WHAT YOU WILL DO >> I would like you to output every record below exactly, apart from the pictures.
── RECORD SET
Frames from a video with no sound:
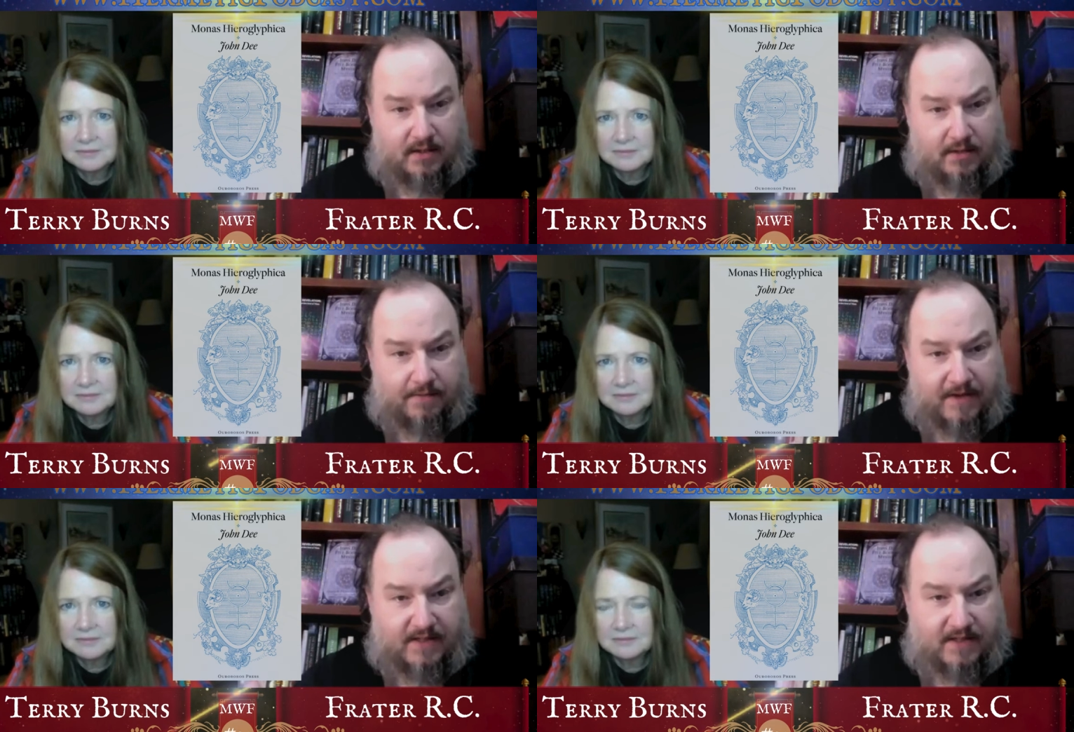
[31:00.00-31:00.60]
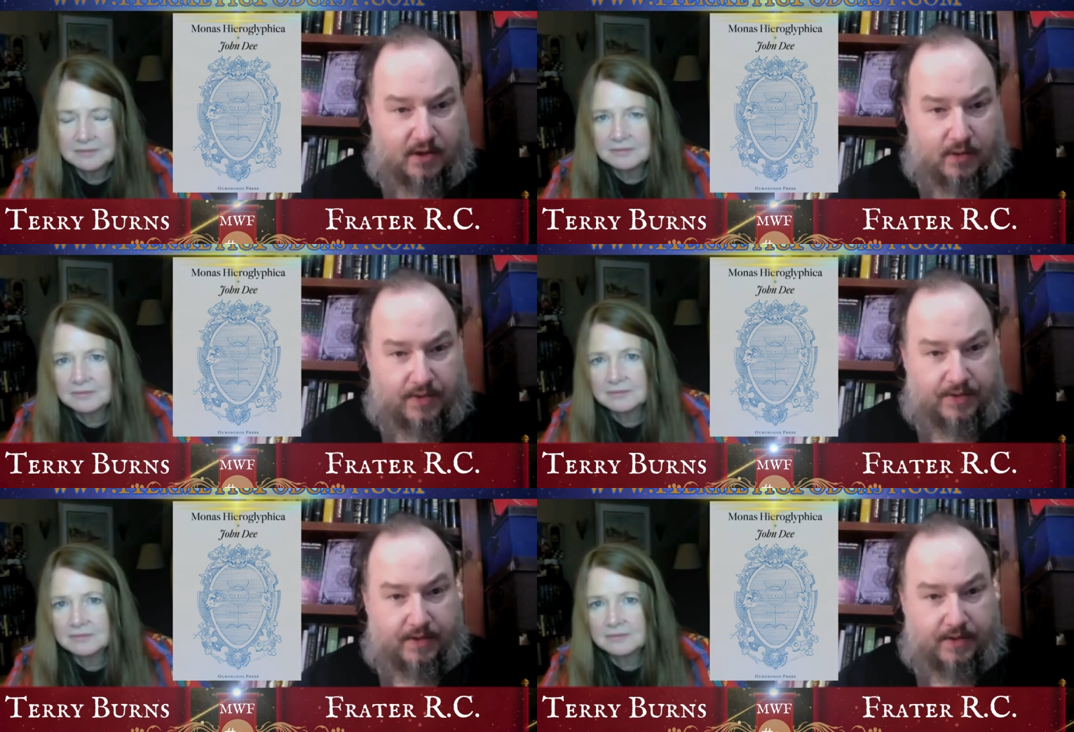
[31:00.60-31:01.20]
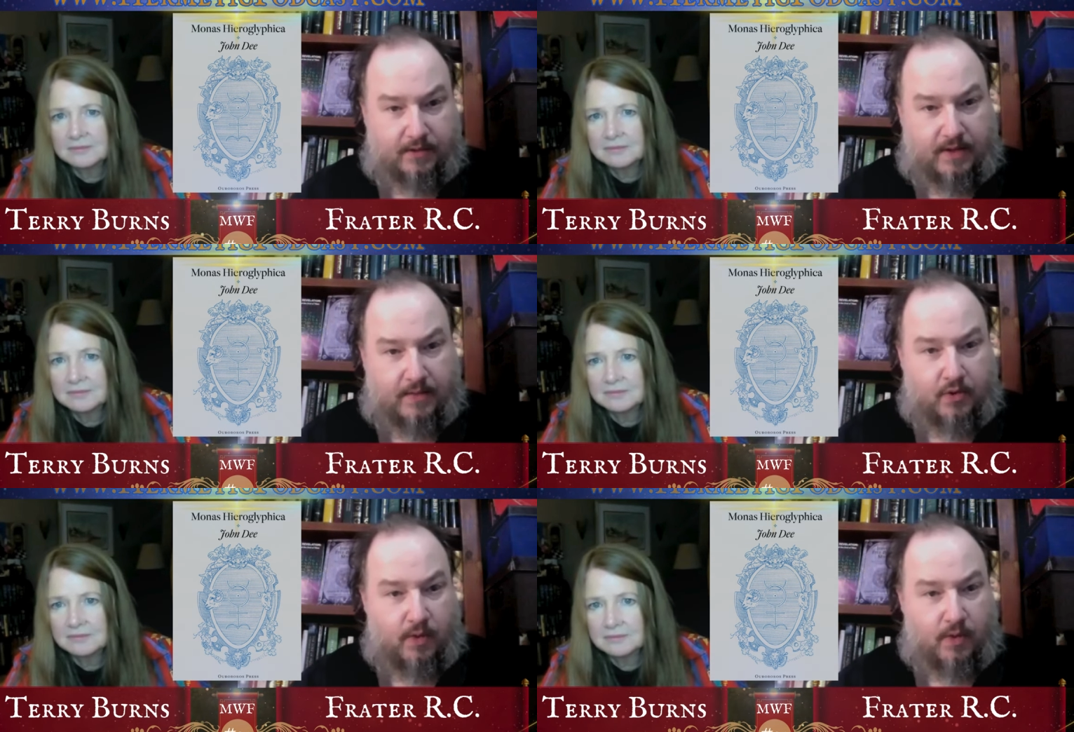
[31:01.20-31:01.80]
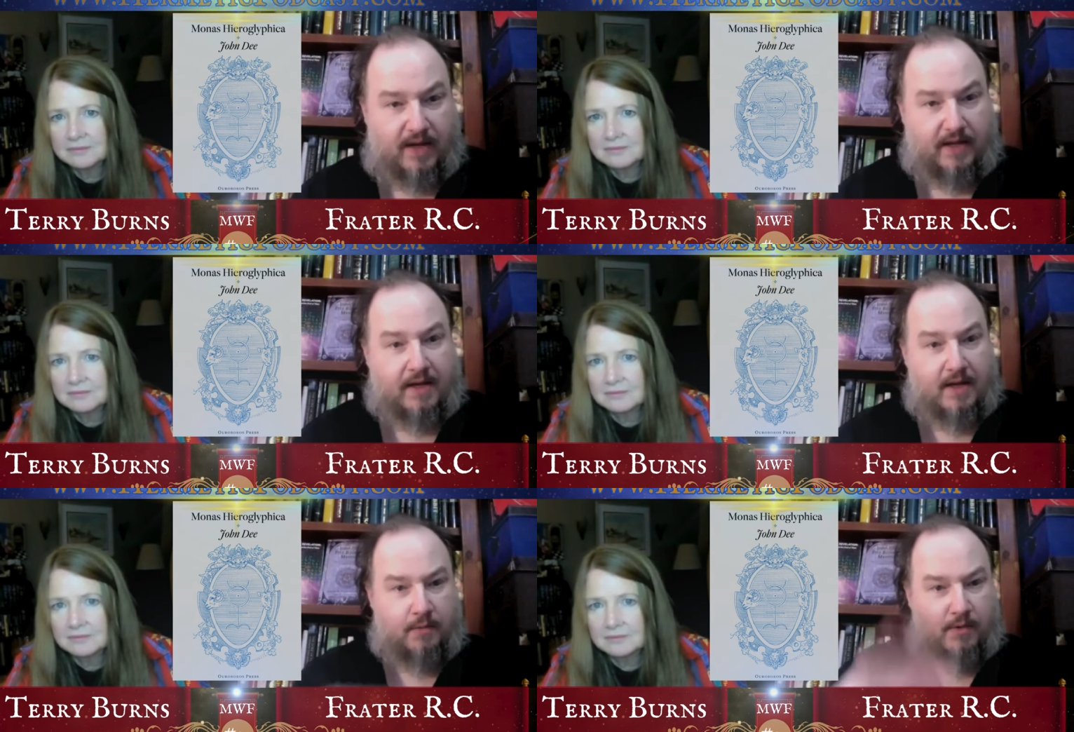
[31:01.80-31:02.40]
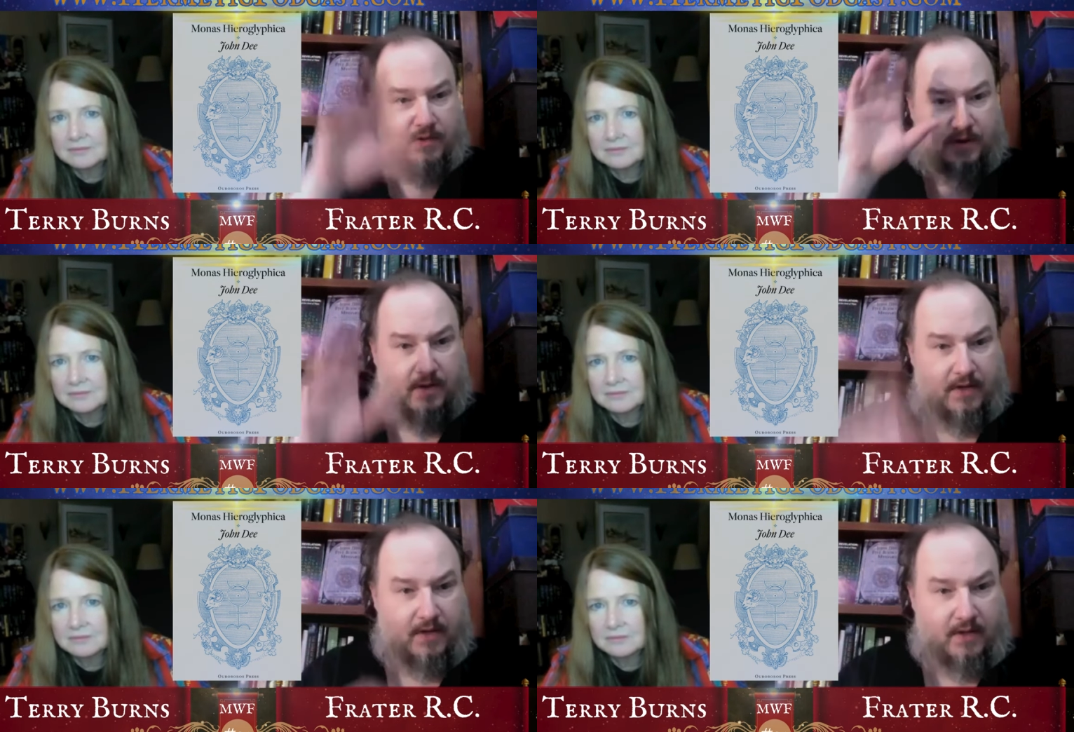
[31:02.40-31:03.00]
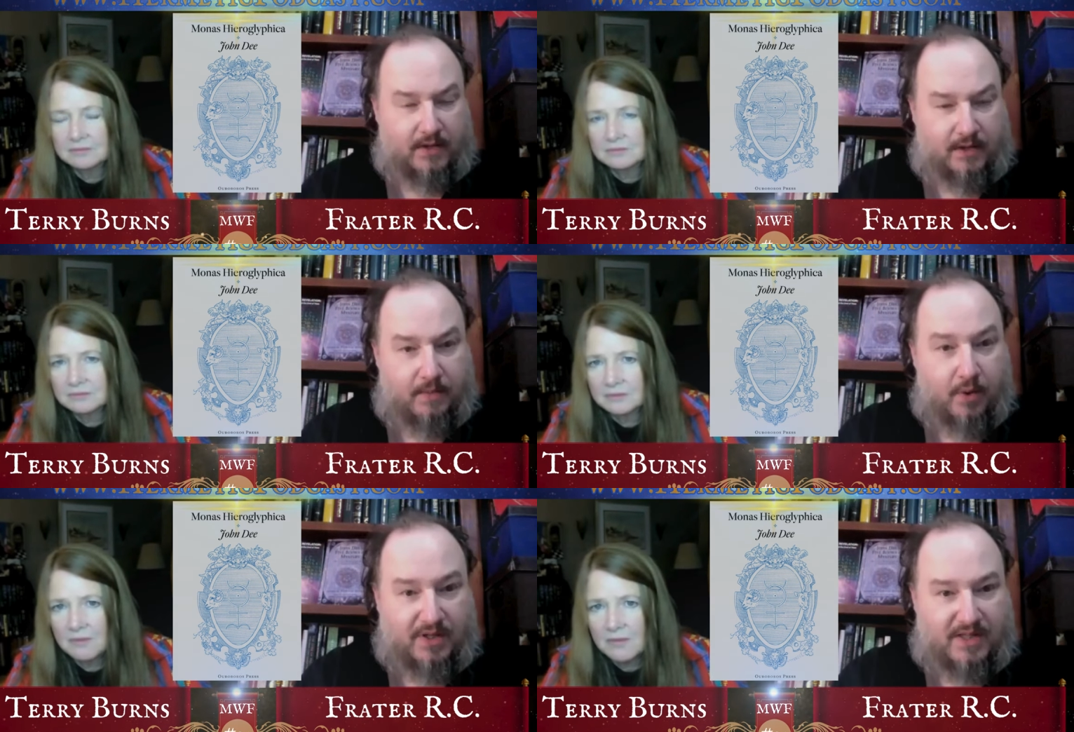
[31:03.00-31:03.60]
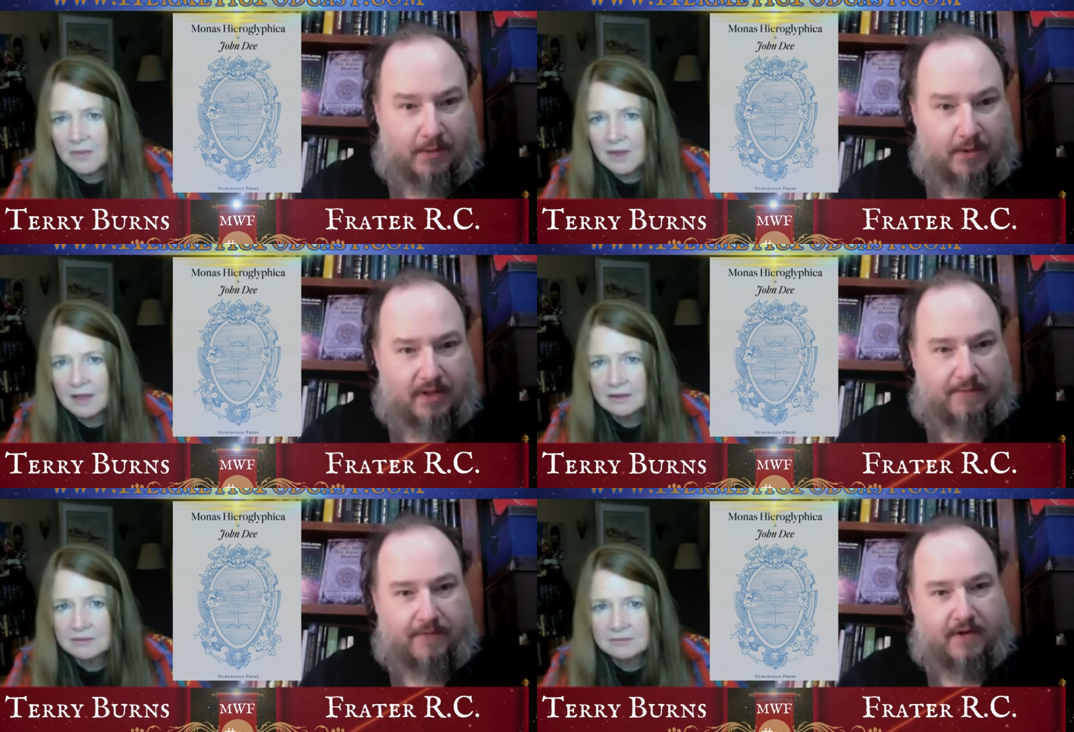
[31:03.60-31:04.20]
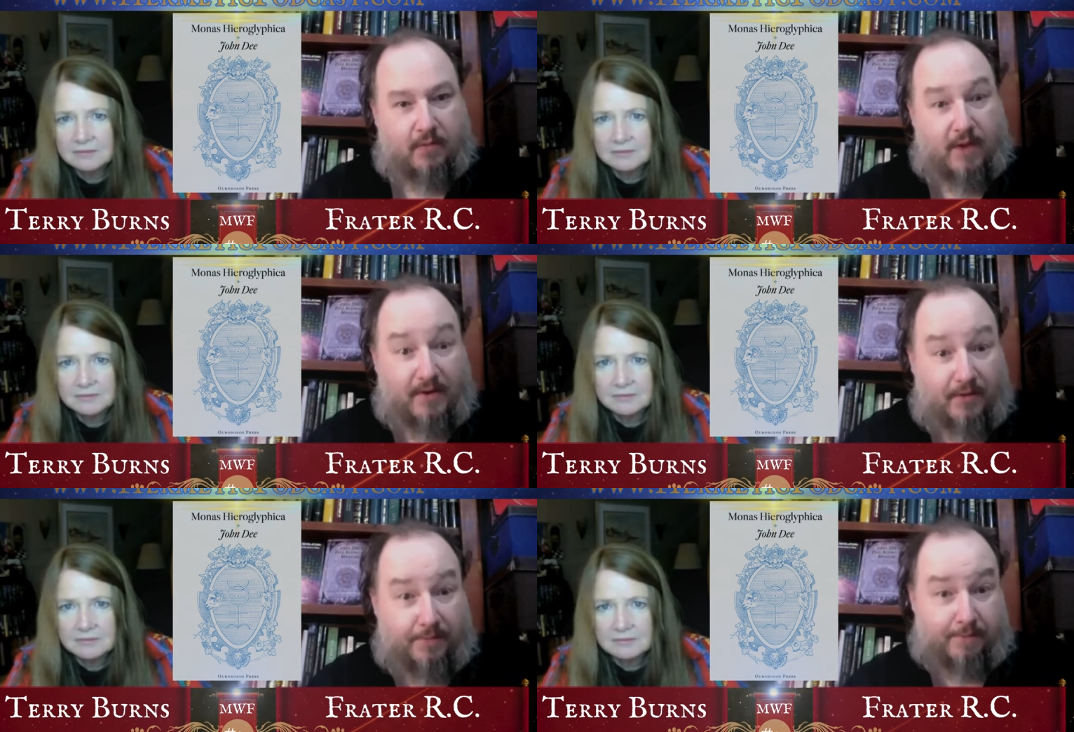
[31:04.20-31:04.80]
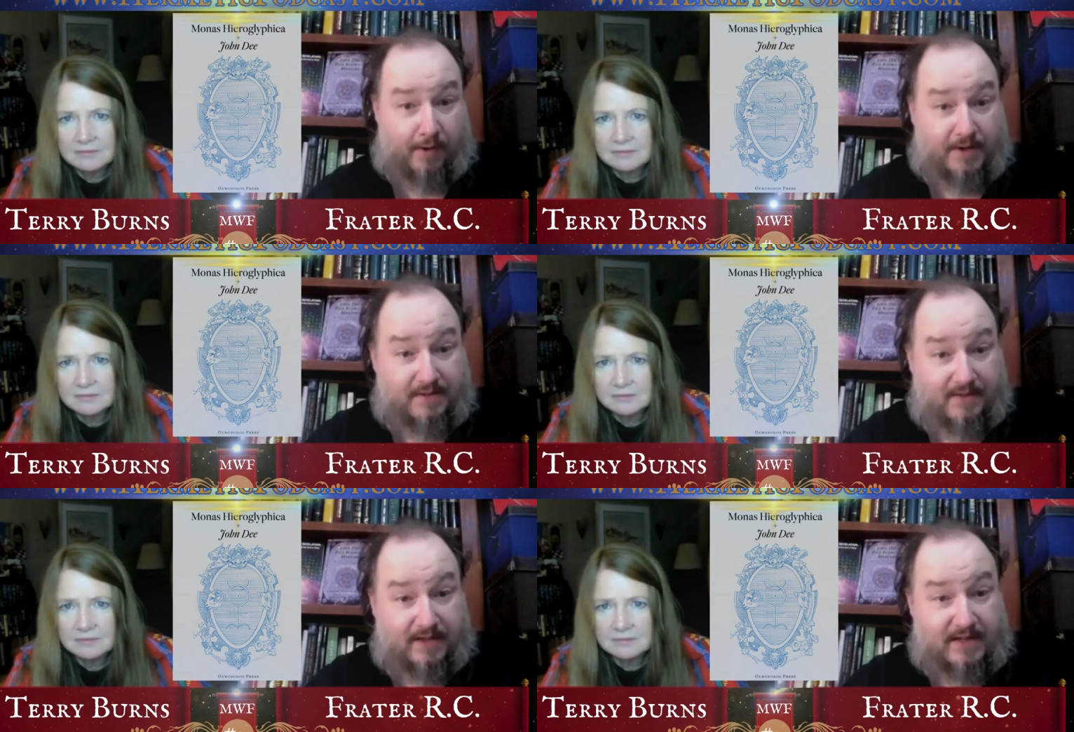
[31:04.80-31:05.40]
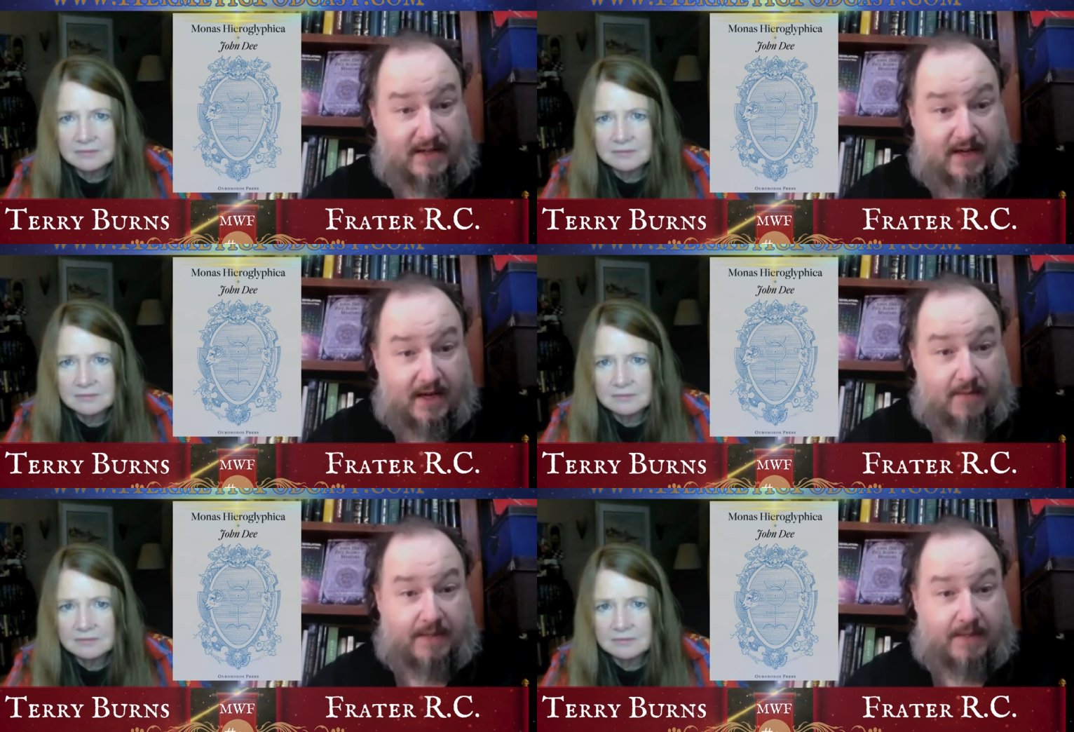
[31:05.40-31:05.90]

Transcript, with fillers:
Speaker 1: Confessio and the Chemical Wedding with the the Monas Hieroglyphica right on the front of it. And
────
RESULT OF THIS TASK >>
Frames from a video with no sound:
[31:00.00-31:00.60]
[31:00.60-31:01.20]
[31:01.20-31:01.80]
[31:01.80-31:02.40]
[31:02.40-31:03.00]
[31:03.00-31:03.60]
[31:03.60-31:04.20]
[31:04.20-31:04.80]
[31:04.80-31:05.40]
[31:05.40-31:05.90]

Transcript, with fillers:
Speaker 1: Confessio and the Chemical Wedding with the the Monas Hieroglyphica right on the front of it. And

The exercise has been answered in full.